M. V. : Effectivement nous avons signé une convention pluriannuelle avec Habitats de Haute-Alsace par laquelle la Banque des Territoires mobilise 97M € de prêts : cela couvre les deux tiers du plan de financement du bailleur pour les deux prochaines années. Il s’agit notamment de la construction de logements et de la réhabilitation thermique du parc social : quand je rencontre les habitants de ces logements, je peux vous dire qu’ils sont très heureux de ces opérations de réhabilitation.
Réouverture de la ligne Nancy-Contrexéville
Vous êtes partenaire de NOVA 14, la ligne ferroviaire entre Nancy et Contrexéville.
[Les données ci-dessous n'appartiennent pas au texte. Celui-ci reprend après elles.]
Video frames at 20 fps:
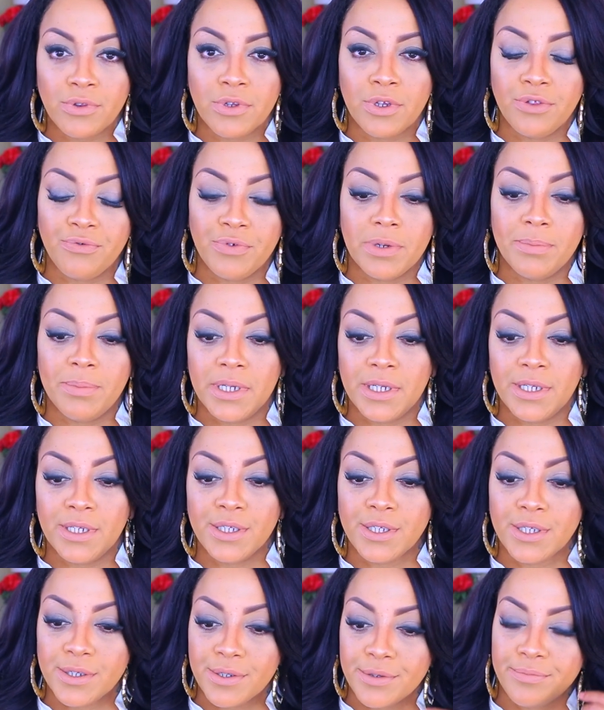The three
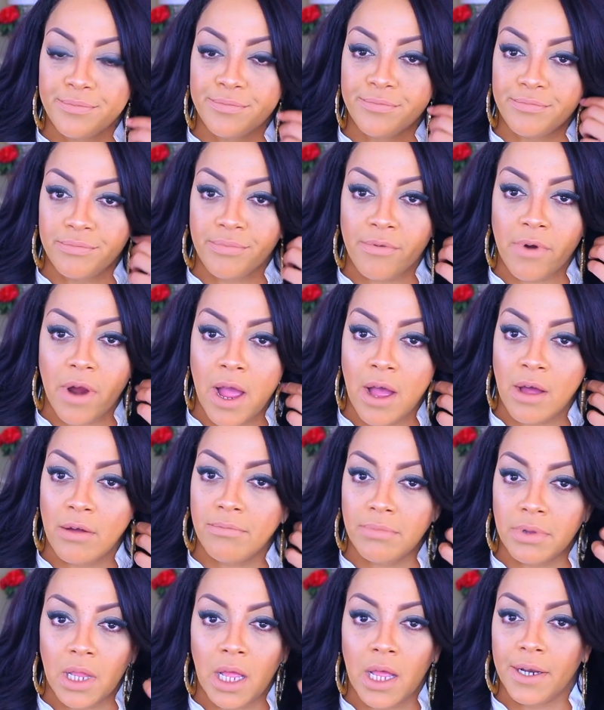B's.
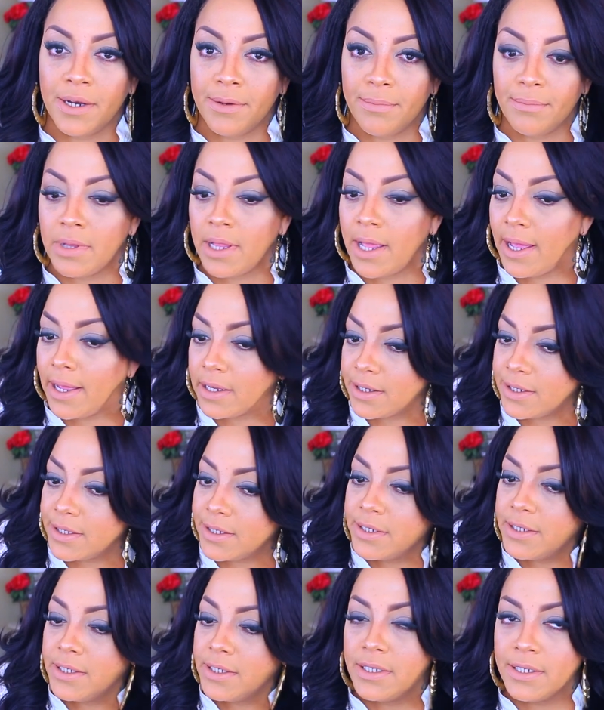Brown, blonde, and black.
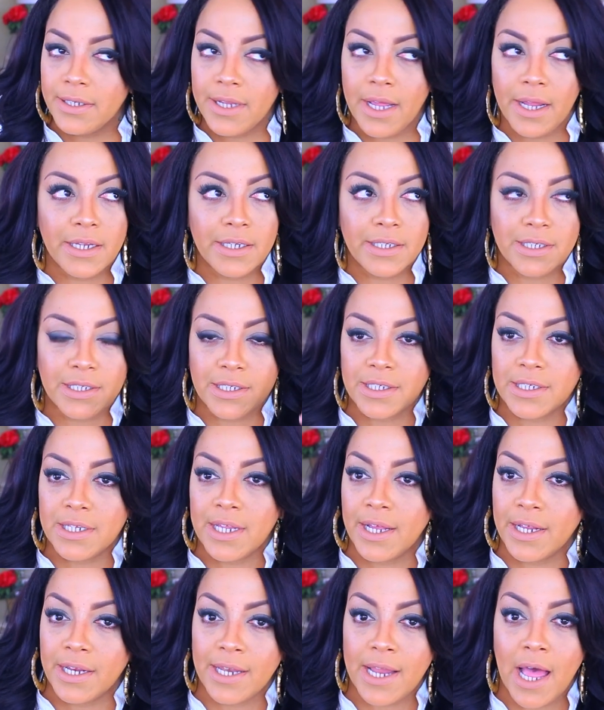That is just
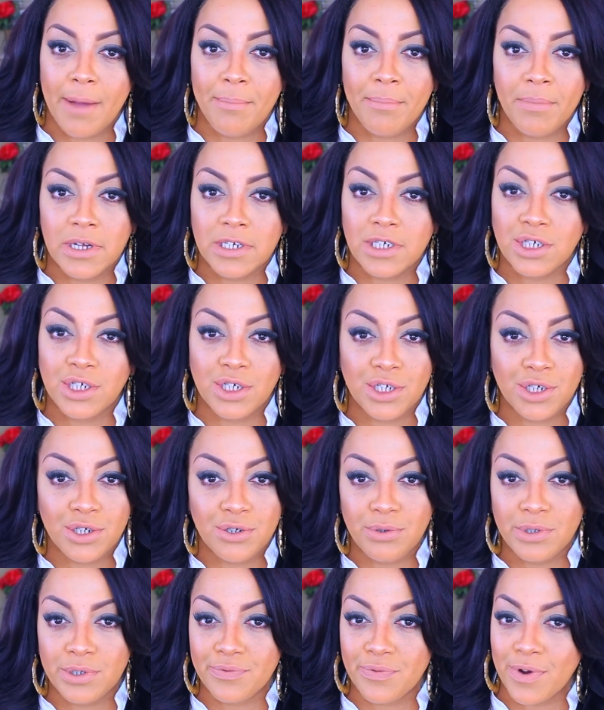like not much to
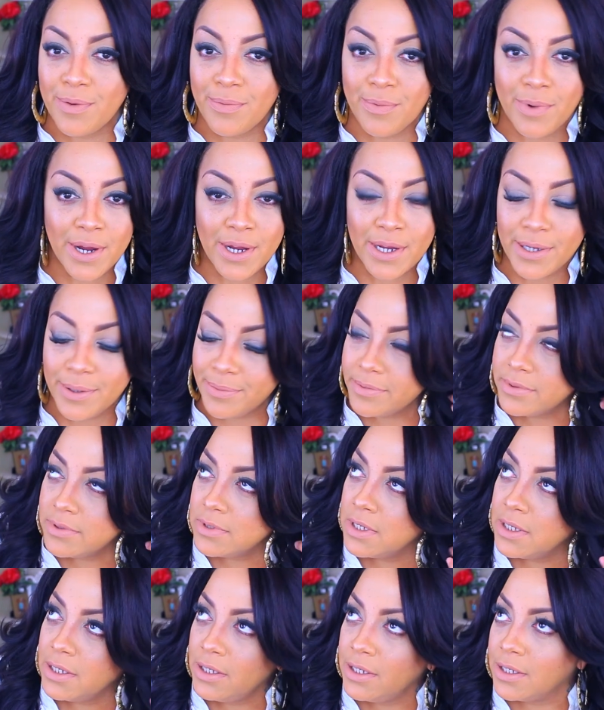choose from, right?
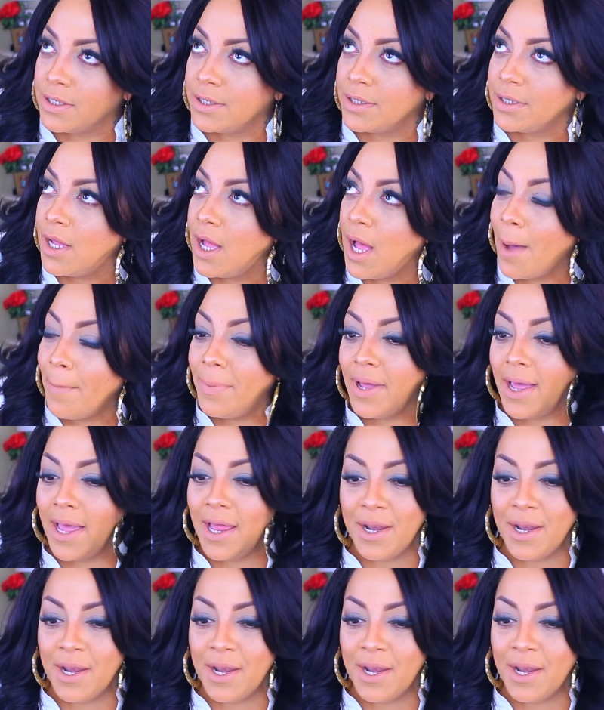Yeah. But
Quelle part prenez-vous ?
M. V. : La Région Grand Est a décidé de rouvrir la ligne ferroviaire entre Nancy et Contrexéville : elle fait ainsi le pari de l’augmentation de l’offre pour relancer la demande. Nous participons au capital de l’entreprise exploitante, aux côtés de Transdev et NGE, pour financer les travaux de restauration, mais aussi la future exploitation. L’entrée en service de la ligne est prévue en 2027.
Pourrait-on vous retrouver dans d’autres projets de lignes ferroviaires dans le Grand Est ?
M. V. : Nous sommes candidats pour l’ouverture à la concurrence de la ligne Bruche-Piémont-Vosges, entre Strasbourg et Épinal, toujours aux côtés de Transdev et NGE.
En septembre, la Banque des Territoires a lancé le programme Territoires d’Histoire(s). À quoi cela sert-il ?
M. V. : Oui tout à fait. Cela a eu lieu à Charleville-Mézières. Nous voulons accompagner la transformation de patrimoines exceptionnels à forte valeur économique. À Charleville-Mézières, il s’agit du financement de la restauration de deux bâtiments de la place Ducale, dans lesquels s’installera un hôtel-restaurant. Concrètement, la Banque des Territoires participe financièrement à la SEM, qui porte l’opération, ainsi qu’à la foncière régionale, qui deviendra propriétaire de l’actif et le louera à l’exploitant. Nous sommes d’ores et déjà saisis par d’autres collectivités du Grand Est pour accompagner des projets équivalents.
En chiffres
En 2024, la Banque des Territoires a financé 120 projets de collectivités territoriales (contre 62 en 2023).
Elle a signé pour un montant d’1,35 milliard de prêts.
Elle a investi au capital de 17 projets pour un montant total de 78M €.
Cousu Main
La Banque des Territoires est une direction de la Caisse des Dépôts et Consignations. Elle a été créée en 2018. « Objectif, explique Mélanie Villiers : permettre aux élus locaux d’identifier un acteur unique sur les territoires qui leur permette de financer leurs projets. » La Banque des Territoires prête de l’argent, elle investit aussi dans des projets, par exemple dans des sociétés d’économie mixte ou des foncières en prenant une participation au capital. « Nous allons là où les autres banques ne vont pas, précise la directrice régionale Grand Est. Nous nous engageons sur les projets du temps long. Les élus nous demandent du cousu main. »
La Banque des Territoires intervient sur trois grands axes d’intervention :
- La cohésion sociale et territoriale, et notamment le logement. En Grand Est, en 2024, la Banque des Territoires a engagé 1 milliard d’euros sur 1,35 milliard d’euros de financements globaux. Il s’agit de logement très social ou intermédiaire. À Metz, elle a financé la transformation des anciens bureaux de l’URSSAF en logements étudiants. La Banque finance également des travaux dans les écoles, les collèges ou les lycées, dans les établissements sportifs et culturels, les maisons de santé…
- La transition écologique. Il s’agit de la mobilité verte – installation de bornes électriques, transport ferroviaire, pistes cyclables… –, des énergies renouvelables – réseaux de chaleur à Strasbourg ou à Mulhouse… – de la valorisation des déchets….
- La souveraineté. La Banque des Territoires a investi dans le réseau de fibre numérique, elle finance l’installation de data centers, elle accompagne les collectivités dans leurs projets de mobilisation de l’IA. Elle finance la reconversion des friches industrielles, ou la partie immobilière des projets industriels.